The bipartisan legislation increases privacy protections and public transparency of the National Security Agency call-records program in several ways, while preserving the operational effectiveness and flexibility of this vital national security program. The legislation:
Prohibits the collection of bulk communication records under Section 215 of the USA PATRIOT Act except under specific procedures and restrictions set forth in the bill;
Establishes criminal penalties of up to 10 years in prison for intentional unauthorized access to data acquired under the Foreign Intelligence Surveillance Act (FISA) by the United States;
Prohibits the bulk collection of the content of communications under Section 215 of the USA PATRIOT Act;
Requires an annual public report of the total number of queries of NSA's telephone metadata database and the number of times the program leads to an FBI investigation or probable cause order;
Requires that the Foreign Intelligence Surveillance Court impose limits on the number of people at NSA who may authorize or query the call-records database;
Prohibits any review of bulk communication records acquired under Section 215 of the USA PATRIOT Act unless there is a "reasonable articulable suspicion" of association with international terrorism;
Requires that records of each "reasonable articulable suspicion" determination be provided to the FISA Court for review. If the Court disapproves, it may order the destruction of any records produced;
Mandates the FISA Court impose a limit on the number of contacts (i.e., "hops") an analyst can receive in response to a query of bulk communication records acquired under Section 215 of the USA PATRIOT Act; and
Imposes a five-year limit on the retention of bulk communication records acquired under Section 215 of the USA PATRIOT Act and requires Attorney General approval to query records that are older than three years.

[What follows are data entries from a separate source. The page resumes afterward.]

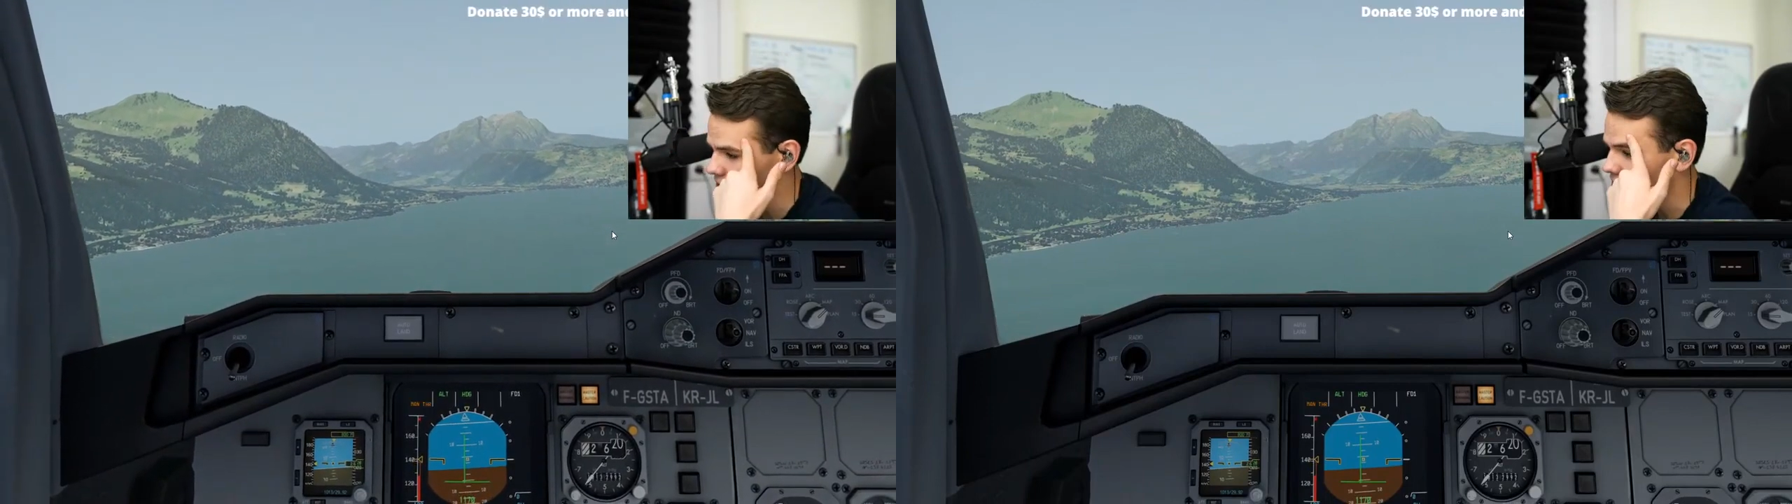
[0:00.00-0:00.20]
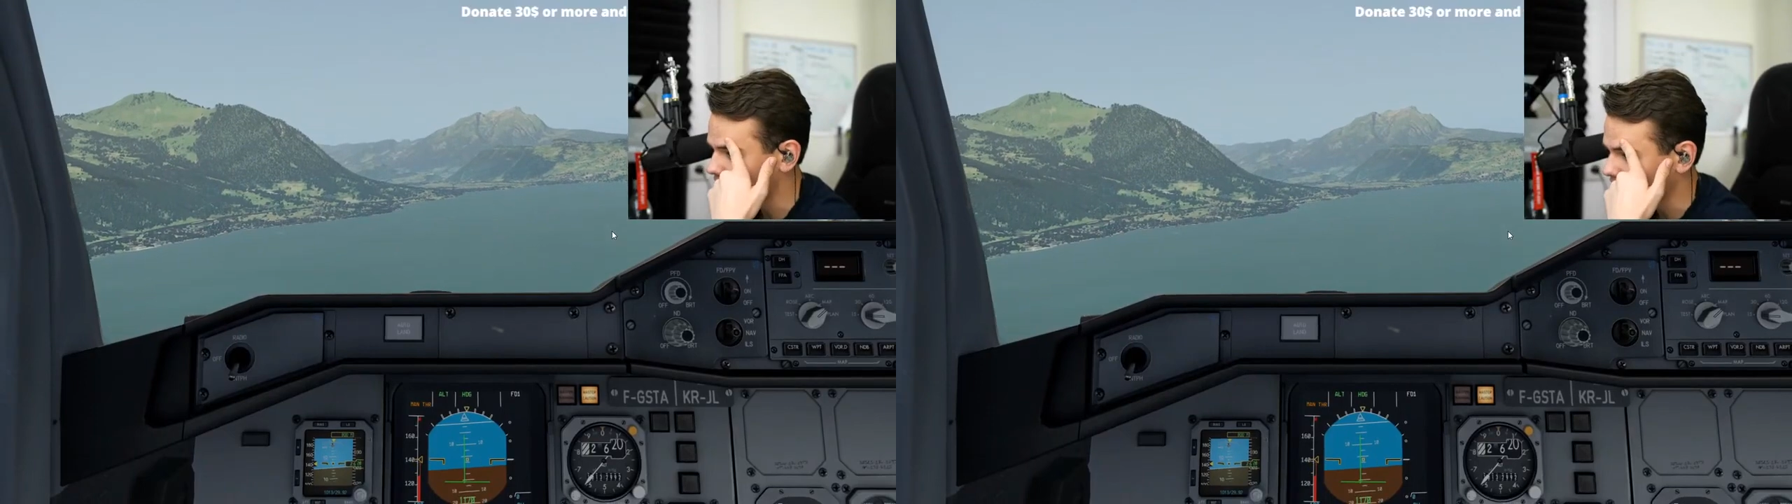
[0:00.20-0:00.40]

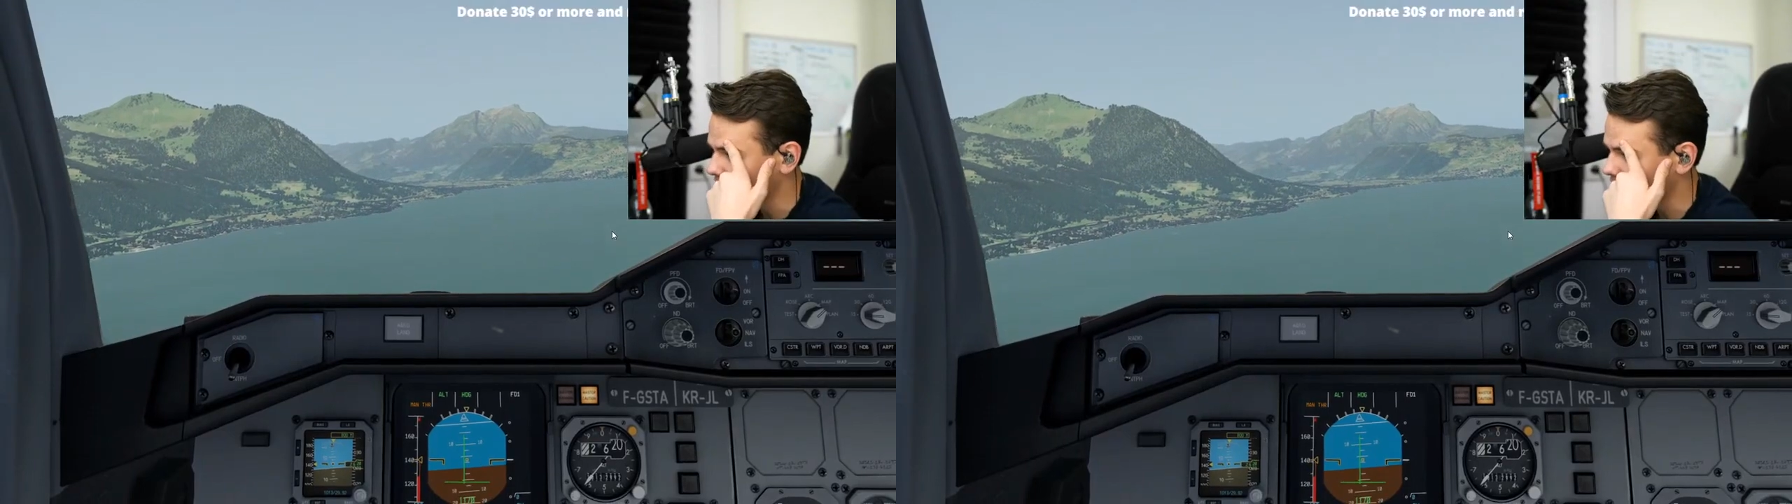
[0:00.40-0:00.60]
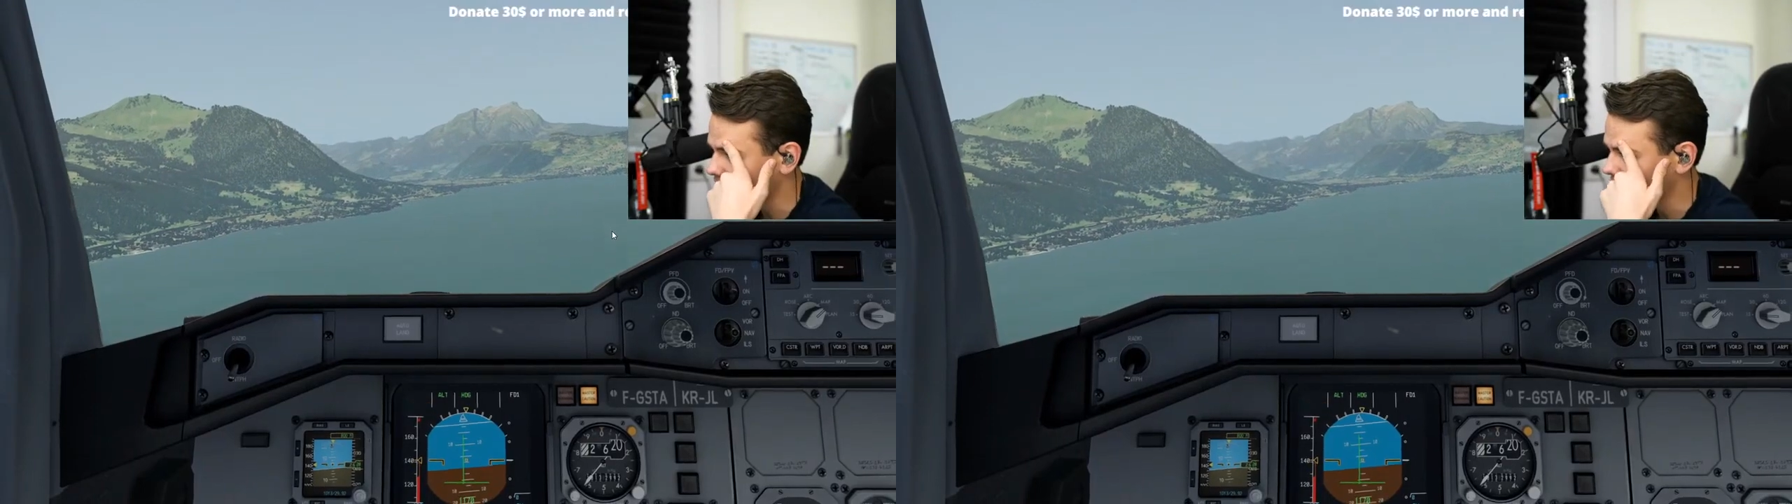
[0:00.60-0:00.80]
What does the
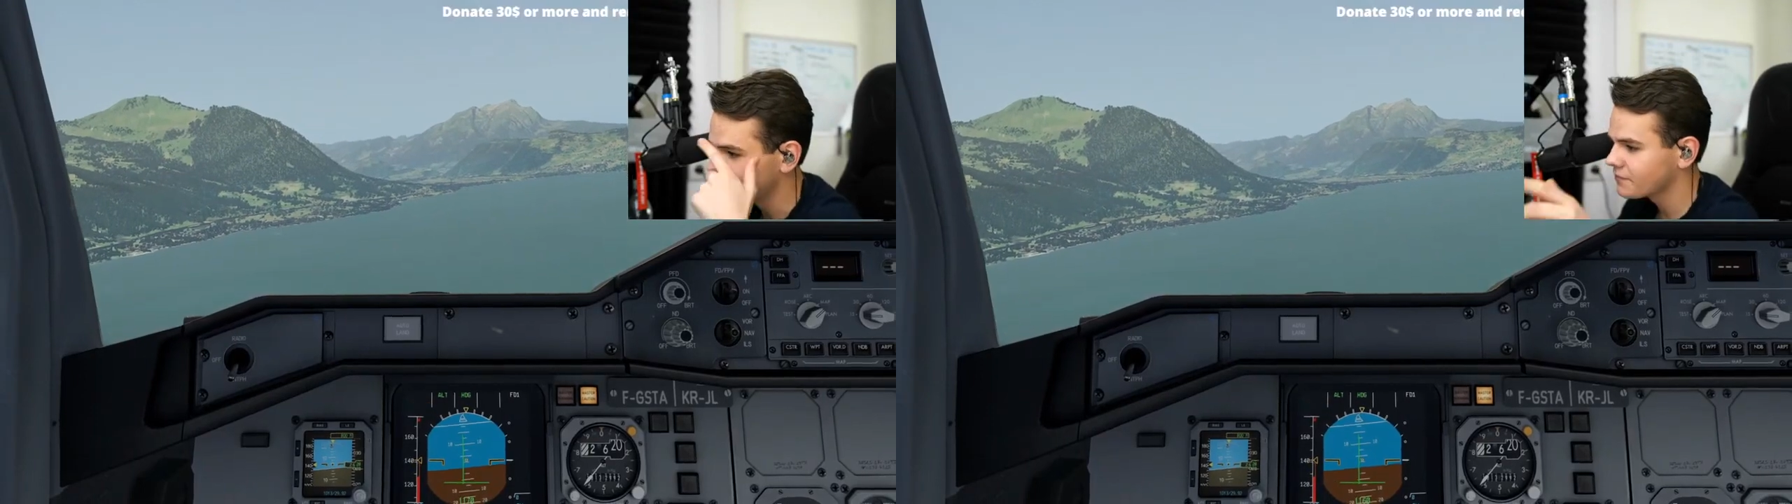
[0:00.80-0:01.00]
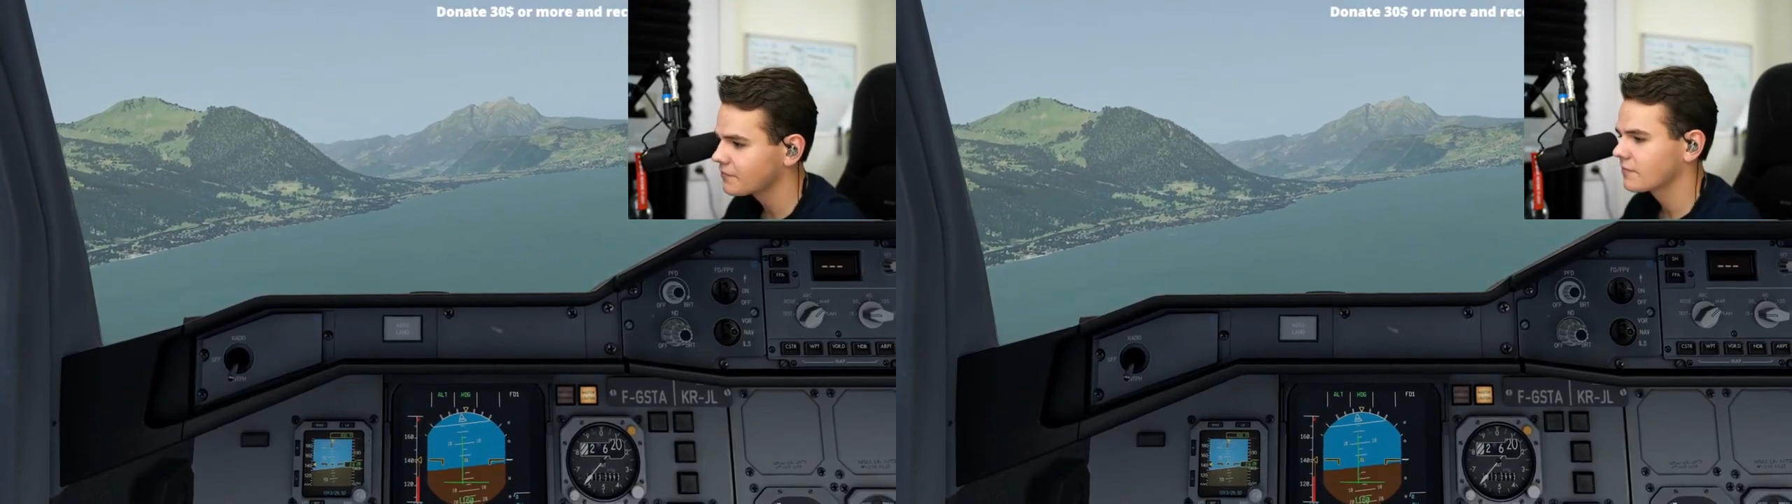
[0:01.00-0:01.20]
stream
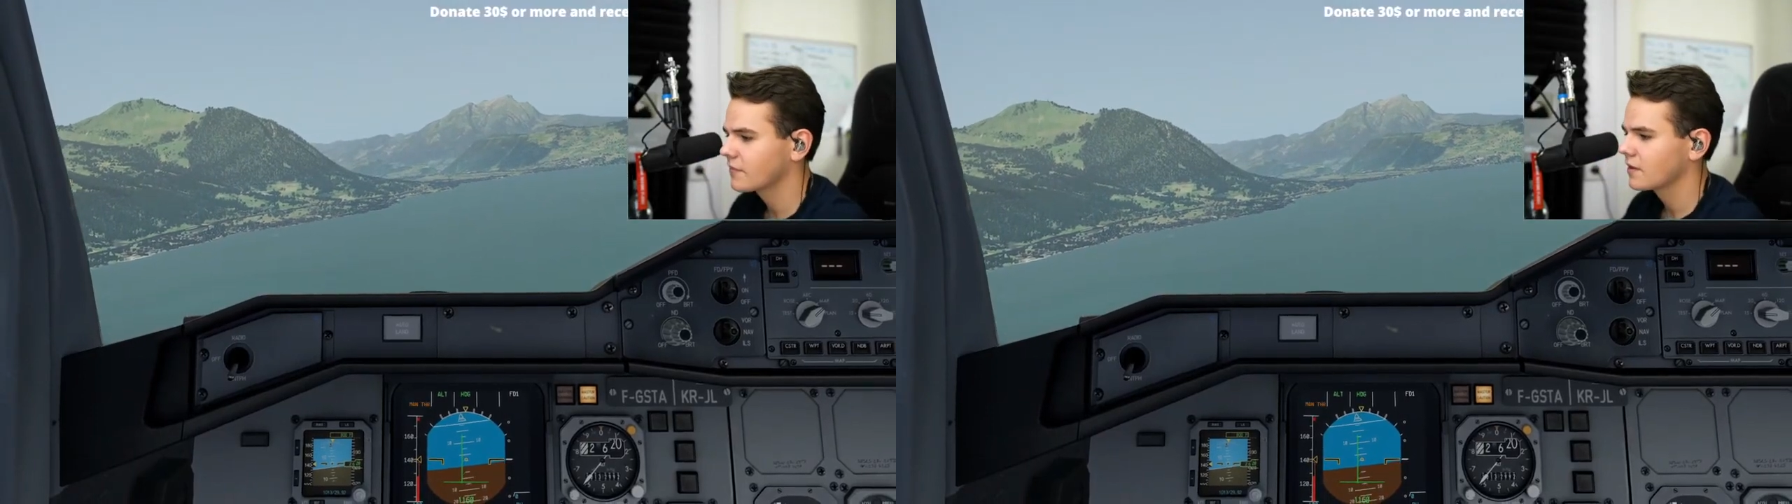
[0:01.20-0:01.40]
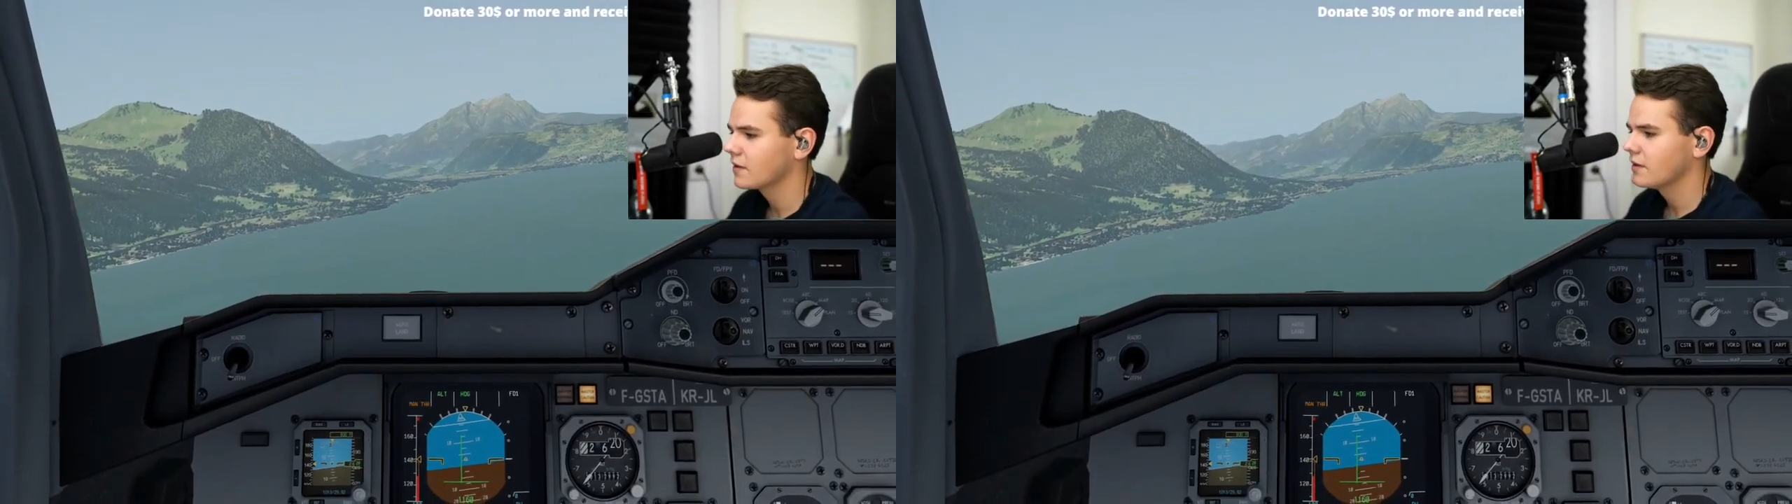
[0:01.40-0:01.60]
become?
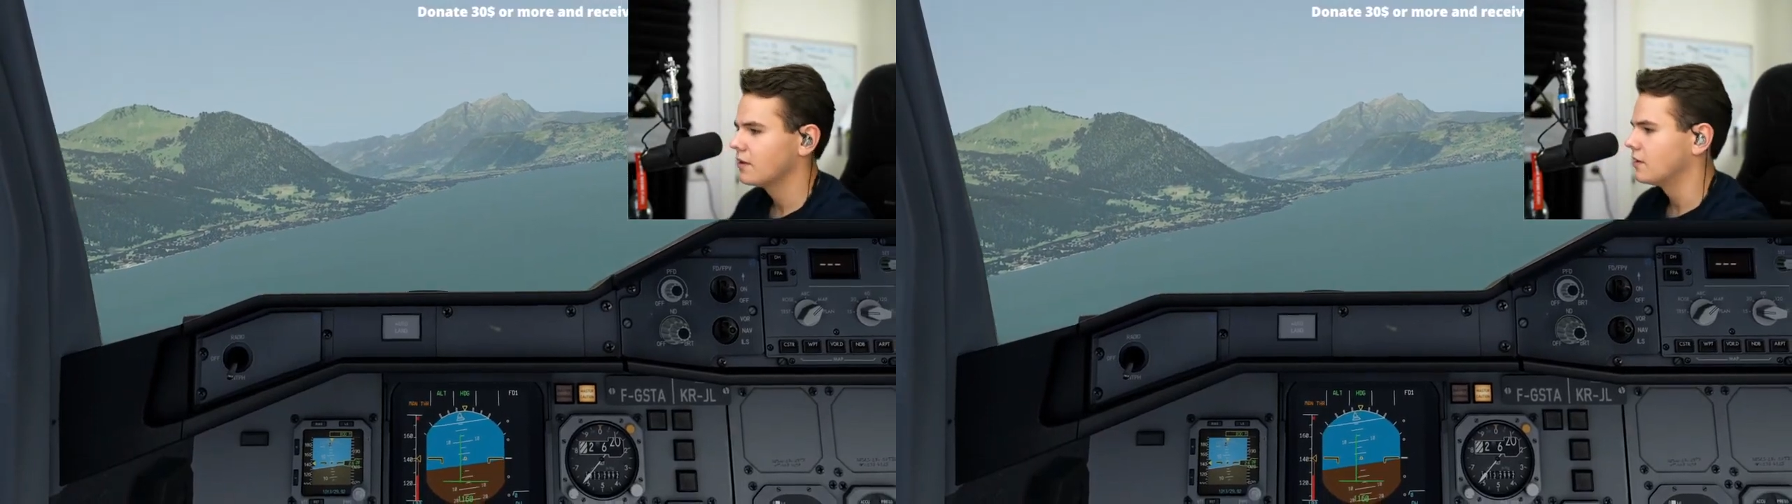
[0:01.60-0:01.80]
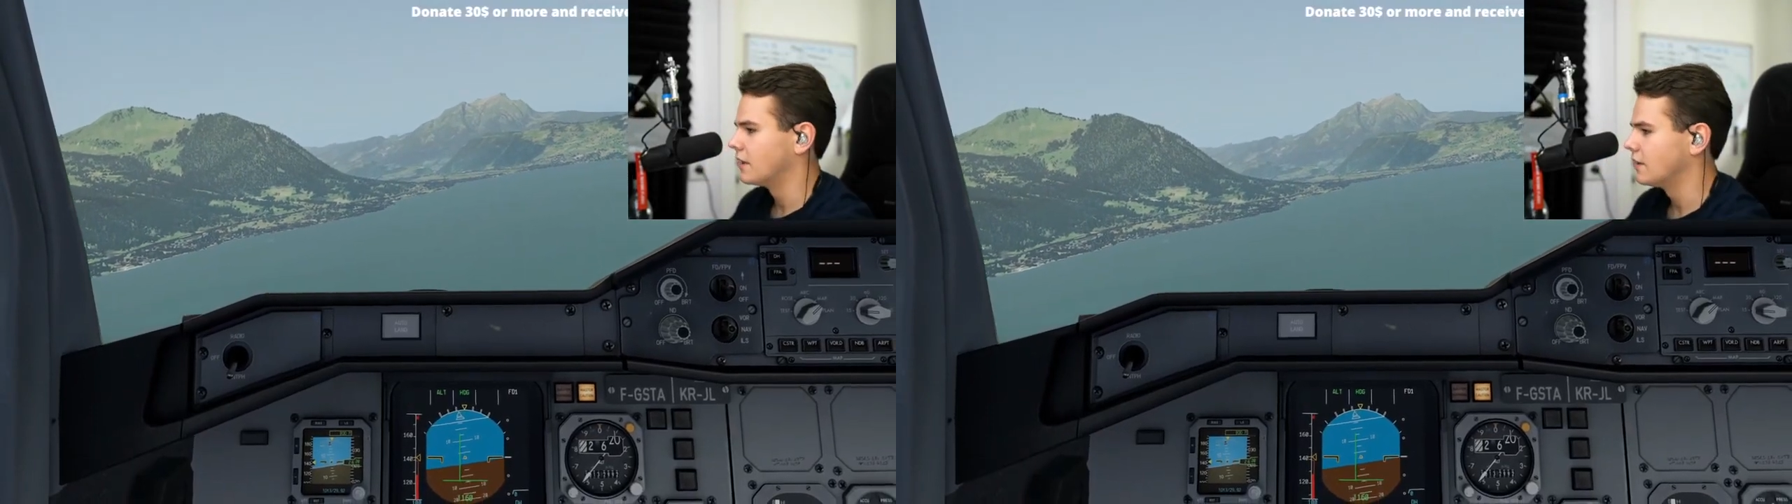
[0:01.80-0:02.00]

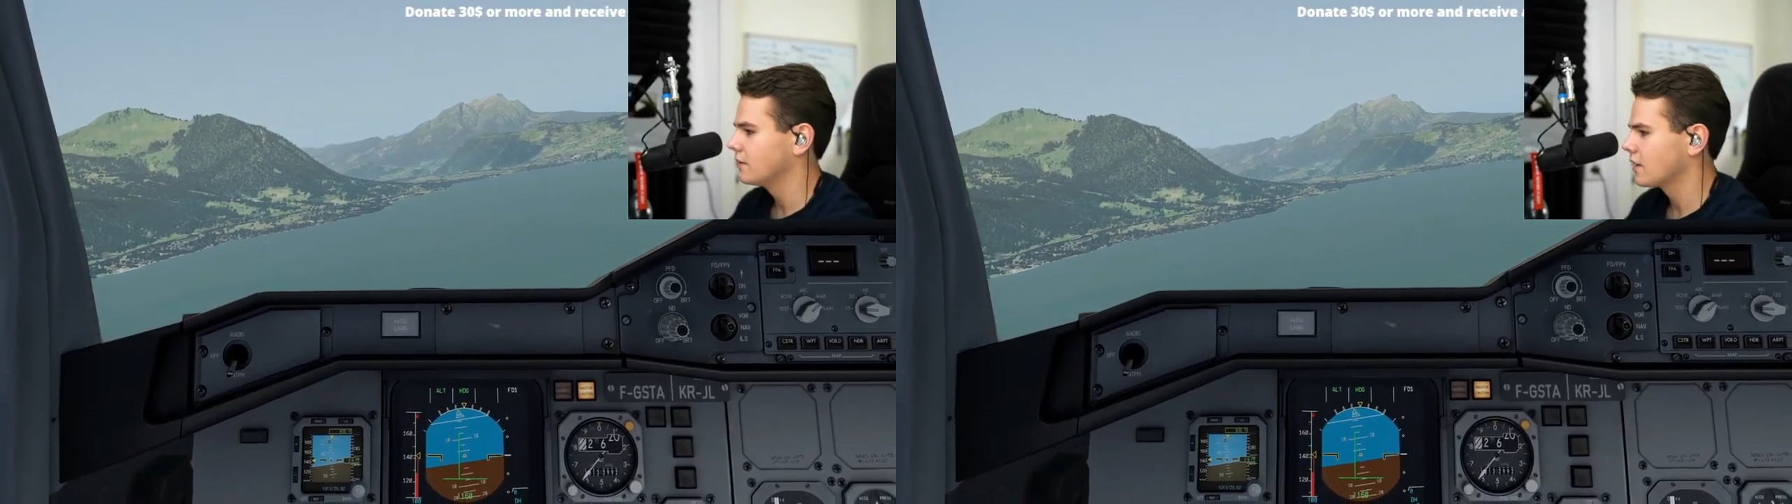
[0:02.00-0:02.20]
Alright,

The bill also increases privacy protections and oversight of other intelligence activities:
Requires reporting to Congress on all violations of law or executive order by intelligence agencies;
Requires Attorney General-approved procedures for intelligence collection under Executive Order 12333--including those collection activities conducted abroad and aimed at non-U.S. persons--undergo a review process every five years;
Requires Senate confirmation of the NSA director and NSA inspector general; and
Authorizes the FISA Court to designate outside "Amicus Curiae" ("Friends of the Court") to provide independent perspectives and assist the court in reviewing matters that present a novel or significant interpretation of the law.
Chairman Dianne Feinstein (D-Calif.) said: "The NSA call-records program is legal and subject to extensive congressional and judicial oversight, and I believe it contributes to our national security. But more can and should be done to increase transparency and build public support for privacy protections in place.
"Today the committee passed a bipartisan bill to do just that. The threats we face--from terrorism, proliferation and cyber attack, among others--are real, and they will continue. Intelligence is necessary to protect our national and economic security, as well as to stop attacks against our friends and allies around the world.
"This committee has conducted considerable oversight of FISA programs, both before and after recent leaks, and I believe the reforms in this bill are prudent, responsible and meaningful. I look forward to working with Chairman Leahy and the members of the Senate Judiciary Committee to move legislation to the Senate floor as soon as possible."
Vice Chairman Saxby Chambliss (R-Ga.) said: "I am pleased the bill to modify key parts of the Foreign Intelligence Surveillance Act was passed out of the Intelligence Committee today. As Congress has known for years, these NSA intelligence collection programs are vital to our national security and must continue.
"At the same time, the American people deserve to know that their privacy will be protected under these legal and necessary programs. This bill accomplishes our goals of increased transparency and improved privacy protections, while maintaining operational effectiveness and flexibility for the intelligence community."
The Senate Judiciary Committee, which shares jurisdiction over FISA, is expected to consider separate legislation this fall.